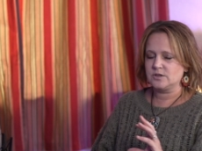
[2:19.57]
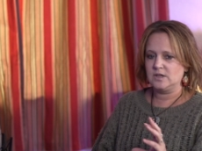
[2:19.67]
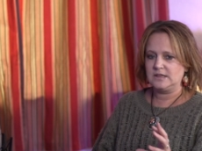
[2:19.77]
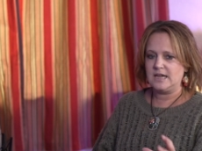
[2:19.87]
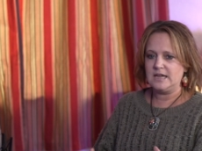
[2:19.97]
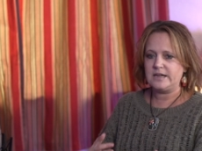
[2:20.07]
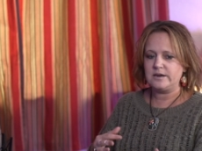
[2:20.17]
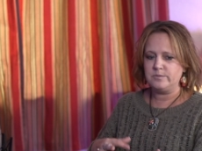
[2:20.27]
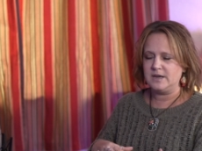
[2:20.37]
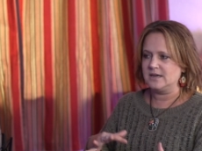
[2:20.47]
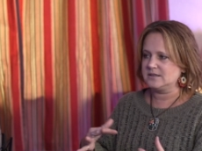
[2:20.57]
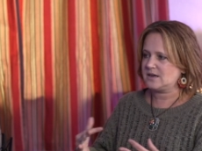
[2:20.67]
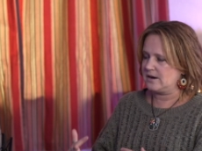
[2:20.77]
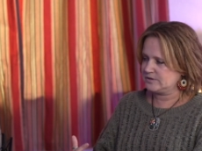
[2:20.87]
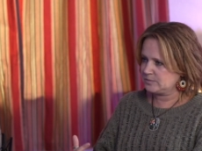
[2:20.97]
so that they can be as
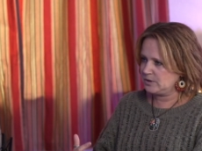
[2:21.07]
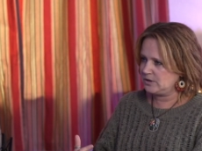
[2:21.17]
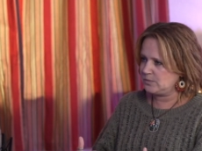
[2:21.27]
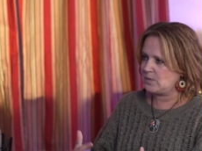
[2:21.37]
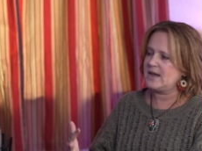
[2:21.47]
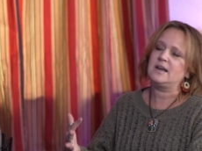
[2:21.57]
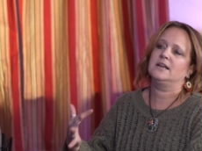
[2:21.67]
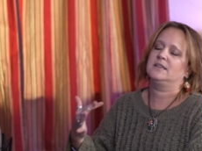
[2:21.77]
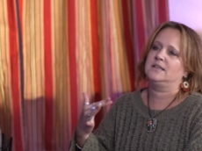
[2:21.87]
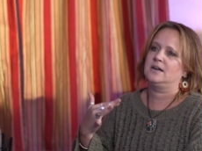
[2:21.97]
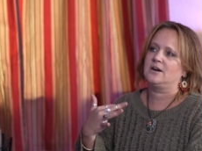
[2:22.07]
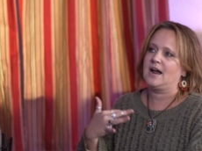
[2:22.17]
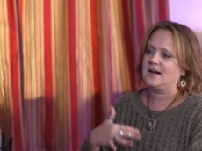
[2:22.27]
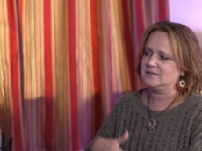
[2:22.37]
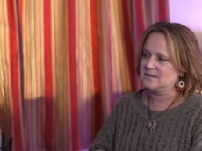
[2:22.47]
comfortable when
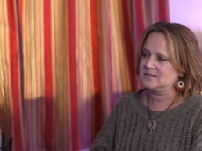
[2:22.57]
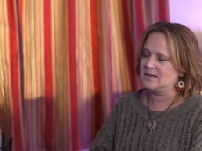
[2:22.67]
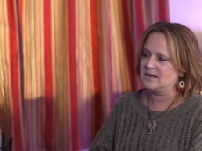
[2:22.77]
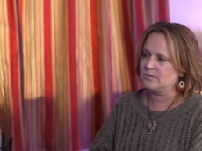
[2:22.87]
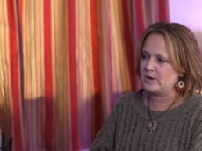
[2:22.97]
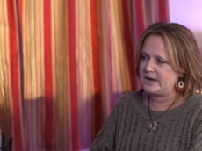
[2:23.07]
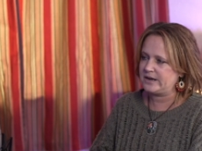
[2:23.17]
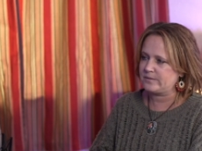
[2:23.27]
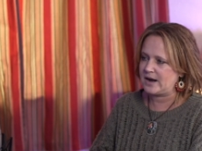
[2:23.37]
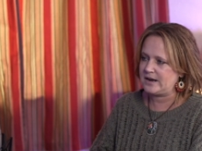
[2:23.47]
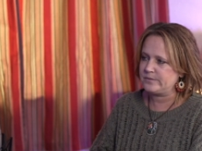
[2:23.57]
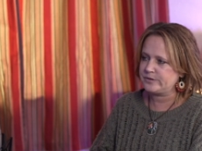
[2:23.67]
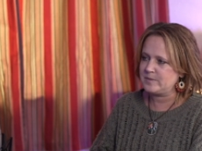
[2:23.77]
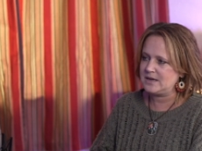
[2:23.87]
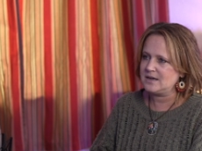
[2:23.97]
they're accessing reading and writing
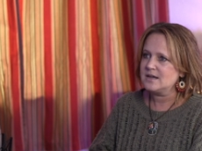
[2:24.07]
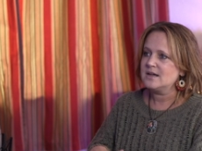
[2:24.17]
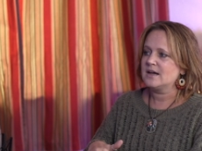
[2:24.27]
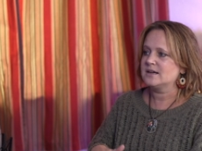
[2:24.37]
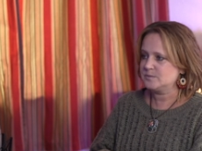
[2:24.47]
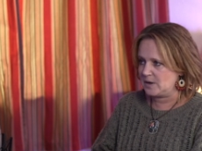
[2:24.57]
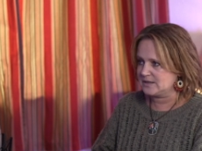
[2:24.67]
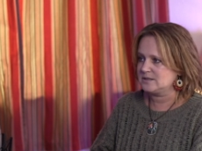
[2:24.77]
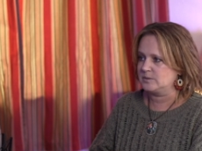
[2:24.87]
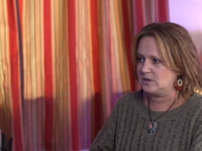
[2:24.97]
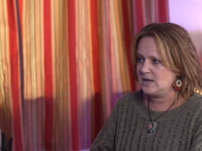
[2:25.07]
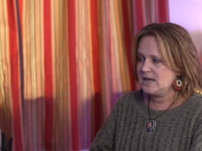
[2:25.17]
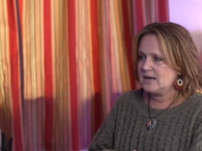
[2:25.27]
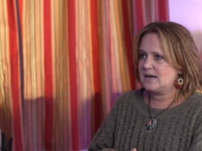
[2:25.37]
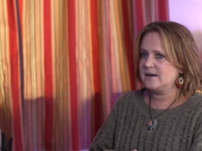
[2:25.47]
with me as possible.
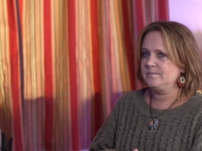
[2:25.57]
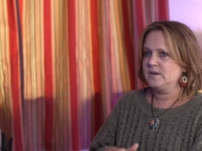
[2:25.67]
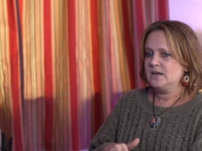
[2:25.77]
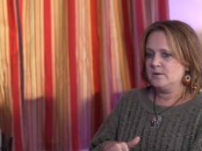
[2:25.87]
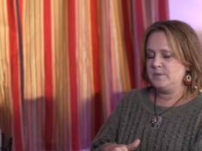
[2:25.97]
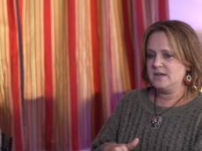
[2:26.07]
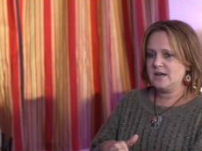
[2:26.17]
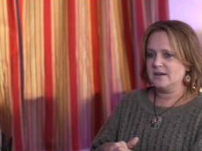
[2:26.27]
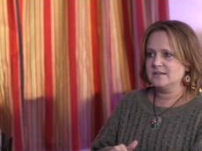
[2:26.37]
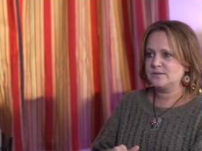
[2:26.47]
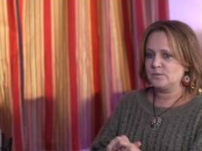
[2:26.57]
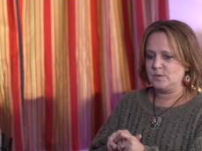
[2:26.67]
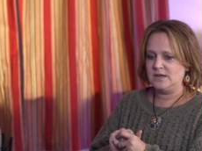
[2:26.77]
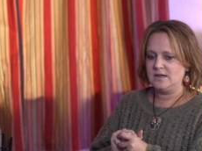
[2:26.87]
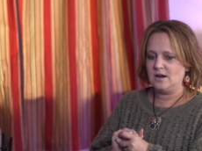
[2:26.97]
Um, because
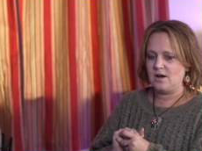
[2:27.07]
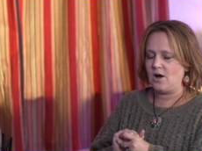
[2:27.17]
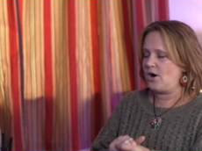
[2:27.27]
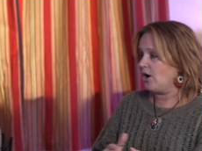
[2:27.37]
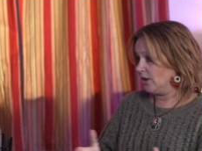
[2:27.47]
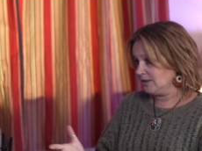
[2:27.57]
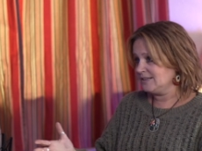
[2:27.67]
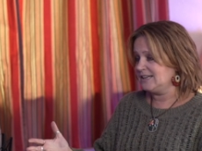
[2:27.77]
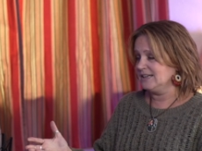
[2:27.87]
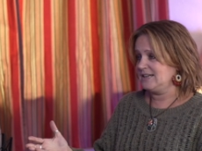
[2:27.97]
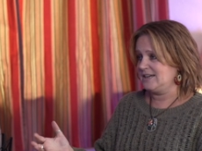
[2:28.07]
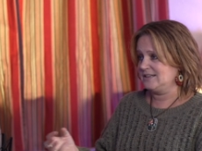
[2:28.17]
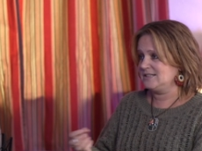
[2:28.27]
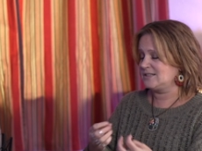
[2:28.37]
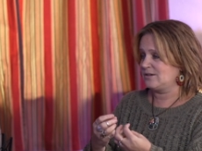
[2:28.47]
we all get
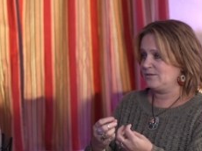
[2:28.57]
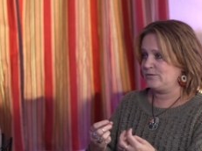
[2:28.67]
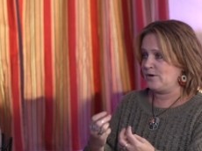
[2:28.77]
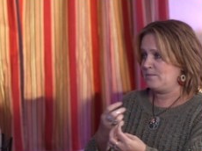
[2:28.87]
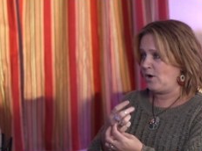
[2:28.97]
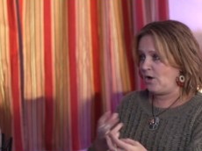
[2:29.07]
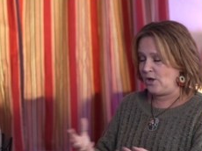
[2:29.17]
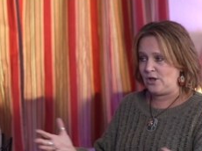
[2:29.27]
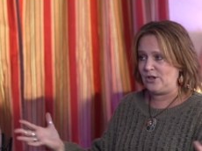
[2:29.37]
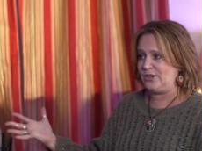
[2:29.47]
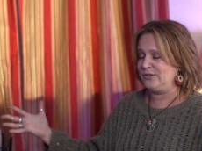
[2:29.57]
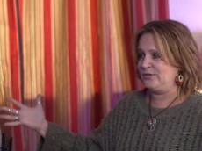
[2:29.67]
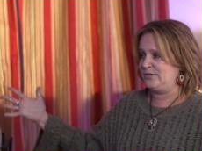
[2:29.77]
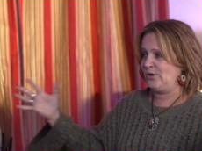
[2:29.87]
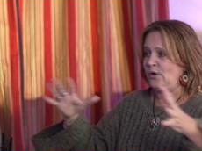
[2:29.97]
kids from
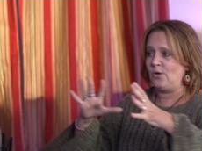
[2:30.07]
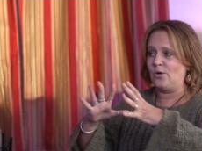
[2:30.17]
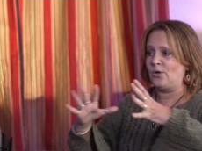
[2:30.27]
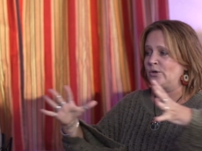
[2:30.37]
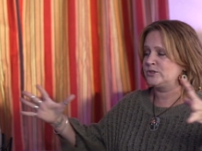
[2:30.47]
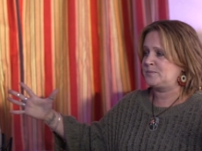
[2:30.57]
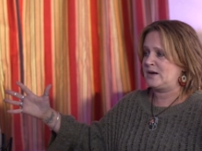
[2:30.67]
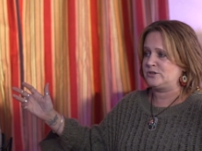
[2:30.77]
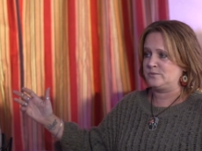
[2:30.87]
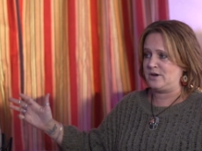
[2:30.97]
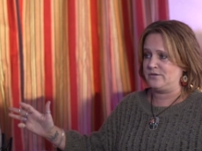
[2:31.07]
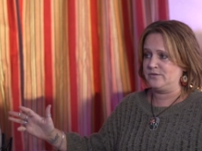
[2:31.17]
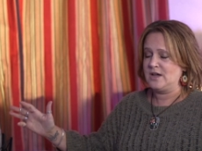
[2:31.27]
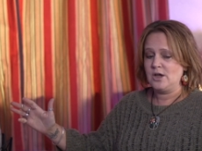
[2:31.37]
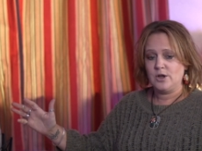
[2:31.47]
all the whole spectrum
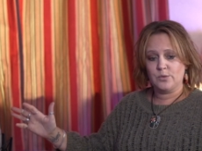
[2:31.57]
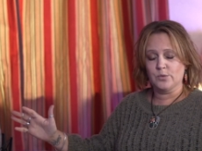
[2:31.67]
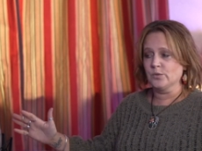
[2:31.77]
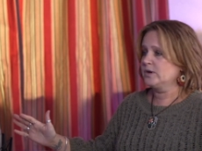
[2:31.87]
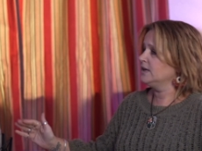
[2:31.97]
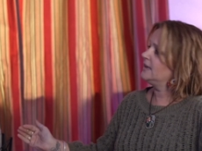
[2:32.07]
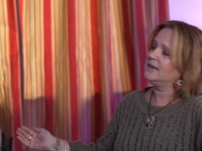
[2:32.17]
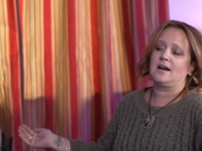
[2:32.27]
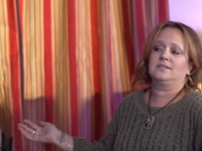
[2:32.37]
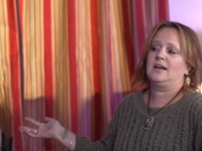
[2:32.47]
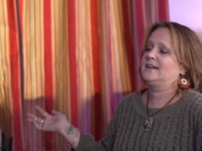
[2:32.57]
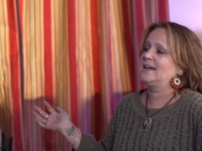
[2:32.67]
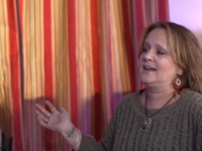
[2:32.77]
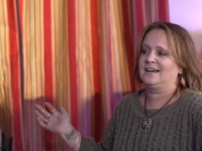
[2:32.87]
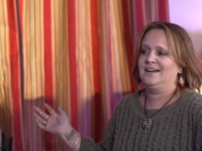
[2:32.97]
of really not
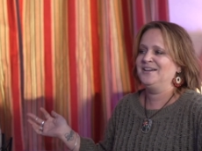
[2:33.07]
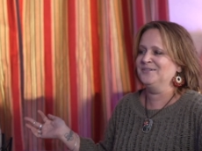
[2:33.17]
liking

▶ Exercise
Exactly as written, restate the listing above with its pictures omitted.

▶ Solved problem
[2:19.57]
[2:19.67]
[2:19.77]
[2:19.87]
[2:19.97]
[2:20.07]
[2:20.17]
[2:20.27]
[2:20.37]
[2:20.47]
[2:20.57]
[2:20.67]
[2:20.77]
[2:20.87]
[2:20.97]
so that they can be as
[2:21.07]
[2:21.17]
[2:21.27]
[2:21.37]
[2:21.47]
[2:21.57]
[2:21.67]
[2:21.77]
[2:21.87]
[2:21.97]
[2:22.07]
[2:22.17]
[2:22.27]
[2:22.37]
[2:22.47]
comfortable when
[2:22.57]
[2:22.67]
[2:22.77]
[2:22.87]
[2:22.97]
[2:23.07]
[2:23.17]
[2:23.27]
[2:23.37]
[2:23.47]
[2:23.57]
[2:23.67]
[2:23.77]
[2:23.87]
[2:23.97]
they're accessing reading and writing
[2:24.07]
[2:24.17]
[2:24.27]
[2:24.37]
[2:24.47]
[2:24.57]
[2:24.67]
[2:24.77]
[2:24.87]
[2:24.97]
[2:25.07]
[2:25.17]
[2:25.27]
[2:25.37]
[2:25.47]
with me as possible.
[2:25.57]
[2:25.67]
[2:25.77]
[2:25.87]
[2:25.97]
[2:26.07]
[2:26.17]
[2:26.27]
[2:26.37]
[2:26.47]
[2:26.57]
[2:26.67]
[2:26.77]
[2:26.87]
[2:26.97]
Um, because
[2:27.07]
[2:27.17]
[2:27.27]
[2:27.37]
[2:27.47]
[2:27.57]
[2:27.67]
[2:27.77]
[2:27.87]
[2:27.97]
[2:28.07]
[2:28.17]
[2:28.27]
[2:28.37]
[2:28.47]
we all get
[2:28.57]
[2:28.67]
[2:28.77]
[2:28.87]
[2:28.97]
[2:29.07]
[2:29.17]
[2:29.27]
[2:29.37]
[2:29.47]
[2:29.57]
[2:29.67]
[2:29.77]
[2:29.87]
[2:29.97]
kids from
[2:30.07]
[2:30.17]
[2:30.27]
[2:30.37]
[2:30.47]
[2:30.57]
[2:30.67]
[2:30.77]
[2:30.87]
[2:30.97]
[2:31.07]
[2:31.17]
[2:31.27]
[2:31.37]
[2:31.47]
all the whole spectrum
[2:31.57]
[2:31.67]
[2:31.77]
[2:31.87]
[2:31.97]
[2:32.07]
[2:32.17]
[2:32.27]
[2:32.37]
[2:32.47]
[2:32.57]
[2:32.67]
[2:32.77]
[2:32.87]
[2:32.97]
of really not
[2:33.07]
[2:33.17]
liking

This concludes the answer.